I looked over the fallen logs and then back at the trees. My mind said that I should chase after him, as he had disobeyed Maria and saved one of them who should have been killed. But I didn't. Peter deserved better than that. He deserved to seek out his 'peaceful' territory of ruins and his 'peaceful' existence with Charlotte. I wouldn't stop him unless I truly needed to.

I faced the awestruck handful of newborns, who looked at me fearfully. Quickly I annihilated them, tossing their dismembered bodies into the flames before sprinting back to the house.

I passed up the stairs to Maria's bedroom, hand closing around the knob.
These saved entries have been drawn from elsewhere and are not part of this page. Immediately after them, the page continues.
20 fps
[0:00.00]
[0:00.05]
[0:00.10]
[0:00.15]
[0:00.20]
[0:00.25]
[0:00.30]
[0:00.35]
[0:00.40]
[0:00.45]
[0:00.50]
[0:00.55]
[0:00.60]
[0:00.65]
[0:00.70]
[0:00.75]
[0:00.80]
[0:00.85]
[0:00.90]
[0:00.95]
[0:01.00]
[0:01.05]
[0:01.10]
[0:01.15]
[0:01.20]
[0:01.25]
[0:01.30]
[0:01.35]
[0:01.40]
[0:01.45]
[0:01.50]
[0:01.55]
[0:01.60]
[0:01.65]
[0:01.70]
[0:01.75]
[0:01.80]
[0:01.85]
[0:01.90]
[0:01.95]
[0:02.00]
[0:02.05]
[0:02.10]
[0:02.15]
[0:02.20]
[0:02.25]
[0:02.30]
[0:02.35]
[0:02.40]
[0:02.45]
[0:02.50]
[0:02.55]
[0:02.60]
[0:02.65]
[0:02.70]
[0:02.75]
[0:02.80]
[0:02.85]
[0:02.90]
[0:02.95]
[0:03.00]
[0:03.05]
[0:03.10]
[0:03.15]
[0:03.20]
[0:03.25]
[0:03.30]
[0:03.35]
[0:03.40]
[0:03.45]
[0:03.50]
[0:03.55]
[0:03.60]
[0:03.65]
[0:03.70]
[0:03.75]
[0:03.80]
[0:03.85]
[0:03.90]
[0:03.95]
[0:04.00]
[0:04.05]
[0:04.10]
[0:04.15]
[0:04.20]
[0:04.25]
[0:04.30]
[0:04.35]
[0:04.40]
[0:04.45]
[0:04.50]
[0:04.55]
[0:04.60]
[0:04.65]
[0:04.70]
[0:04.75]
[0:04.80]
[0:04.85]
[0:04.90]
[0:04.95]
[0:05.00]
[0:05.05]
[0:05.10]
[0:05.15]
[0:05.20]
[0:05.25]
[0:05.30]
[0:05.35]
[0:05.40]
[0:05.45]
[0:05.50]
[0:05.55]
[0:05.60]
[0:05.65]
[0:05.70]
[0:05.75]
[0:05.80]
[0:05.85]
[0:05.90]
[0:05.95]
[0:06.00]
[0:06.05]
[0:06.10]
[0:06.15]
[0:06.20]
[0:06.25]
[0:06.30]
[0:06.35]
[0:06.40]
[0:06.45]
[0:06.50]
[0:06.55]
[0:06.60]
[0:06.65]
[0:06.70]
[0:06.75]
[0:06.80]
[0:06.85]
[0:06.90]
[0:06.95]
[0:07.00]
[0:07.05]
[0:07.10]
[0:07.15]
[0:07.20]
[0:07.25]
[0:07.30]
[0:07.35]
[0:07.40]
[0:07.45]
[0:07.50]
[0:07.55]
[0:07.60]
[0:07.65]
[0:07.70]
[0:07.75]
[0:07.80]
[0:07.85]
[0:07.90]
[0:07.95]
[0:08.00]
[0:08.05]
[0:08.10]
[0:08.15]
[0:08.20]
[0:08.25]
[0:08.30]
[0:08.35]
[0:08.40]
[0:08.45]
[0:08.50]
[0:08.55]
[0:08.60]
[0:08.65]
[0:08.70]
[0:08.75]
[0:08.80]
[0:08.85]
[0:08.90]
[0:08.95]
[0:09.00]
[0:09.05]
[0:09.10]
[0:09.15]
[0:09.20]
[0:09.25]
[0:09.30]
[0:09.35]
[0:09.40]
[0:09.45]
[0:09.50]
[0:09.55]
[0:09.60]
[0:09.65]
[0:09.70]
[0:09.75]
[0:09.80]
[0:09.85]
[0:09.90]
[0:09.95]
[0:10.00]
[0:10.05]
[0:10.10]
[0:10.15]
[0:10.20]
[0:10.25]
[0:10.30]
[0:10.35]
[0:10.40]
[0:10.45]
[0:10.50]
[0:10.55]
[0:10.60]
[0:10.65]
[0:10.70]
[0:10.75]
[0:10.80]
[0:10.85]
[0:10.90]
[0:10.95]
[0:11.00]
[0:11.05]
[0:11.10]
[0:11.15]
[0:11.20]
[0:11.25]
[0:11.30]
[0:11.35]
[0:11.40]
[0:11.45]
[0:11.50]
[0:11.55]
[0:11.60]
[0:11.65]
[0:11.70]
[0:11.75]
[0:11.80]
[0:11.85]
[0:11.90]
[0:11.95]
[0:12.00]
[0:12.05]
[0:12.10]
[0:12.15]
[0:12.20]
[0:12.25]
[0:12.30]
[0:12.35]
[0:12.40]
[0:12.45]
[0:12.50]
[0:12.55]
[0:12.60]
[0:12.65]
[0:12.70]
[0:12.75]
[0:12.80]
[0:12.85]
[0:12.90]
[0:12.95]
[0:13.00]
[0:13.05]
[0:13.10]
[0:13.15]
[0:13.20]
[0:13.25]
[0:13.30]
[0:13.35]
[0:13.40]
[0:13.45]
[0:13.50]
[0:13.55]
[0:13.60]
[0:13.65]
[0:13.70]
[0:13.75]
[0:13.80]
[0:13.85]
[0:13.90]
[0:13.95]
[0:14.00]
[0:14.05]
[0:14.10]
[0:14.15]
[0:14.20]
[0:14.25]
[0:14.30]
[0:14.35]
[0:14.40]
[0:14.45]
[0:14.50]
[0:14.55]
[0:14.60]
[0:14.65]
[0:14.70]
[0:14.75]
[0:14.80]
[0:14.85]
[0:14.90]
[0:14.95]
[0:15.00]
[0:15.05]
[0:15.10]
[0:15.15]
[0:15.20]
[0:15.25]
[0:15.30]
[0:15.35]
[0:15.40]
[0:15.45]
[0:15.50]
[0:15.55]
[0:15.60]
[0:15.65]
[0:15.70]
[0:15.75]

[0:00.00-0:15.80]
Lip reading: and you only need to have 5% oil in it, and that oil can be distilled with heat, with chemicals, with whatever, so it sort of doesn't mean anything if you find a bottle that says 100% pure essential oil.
When I opened the door, Maria looked up at me passively from her place on the balcony. She nodded weakly before turning away, her long hair fluttering in the breeze. I glided to her side, resting my hands on the railing as she remained silent.

"He has left hasn't he". She said softly as I nodded. "I expected he would. Such a passionate man he was, just as you are. I knew he would not let that girl be slain".

"You expected this and yet did nothing to stop it"? I muttered as she nodded.

"There was no point. He had no will to fight for me, had he remained he'd attempt an attack on me just as Lucy and Nettie once tried." Maria's expression was stoic as she shook her head. "You didn't want to give chase? You simply let him go"? She muttered looking at me darkly.

"It's as you said, there was no point. Besides I don't think Peter would attempt an attack on you, he longs for peace."

She laughed dryly, her eyes shutting. "Still so naive Jasper. But I still love that naivety all the same". Her hand closed around mine as she stared deeply into my eyes. "Besides, I have bigger plans for us. And Peter just would not have figured into them so nicely, it is better this way". She leaned up to kiss me before she turned away and went to the vanity.

I looked back over the skyline, saying a silent prayer for my peace loving comrade. May he find all that he seeks, and do it without killing.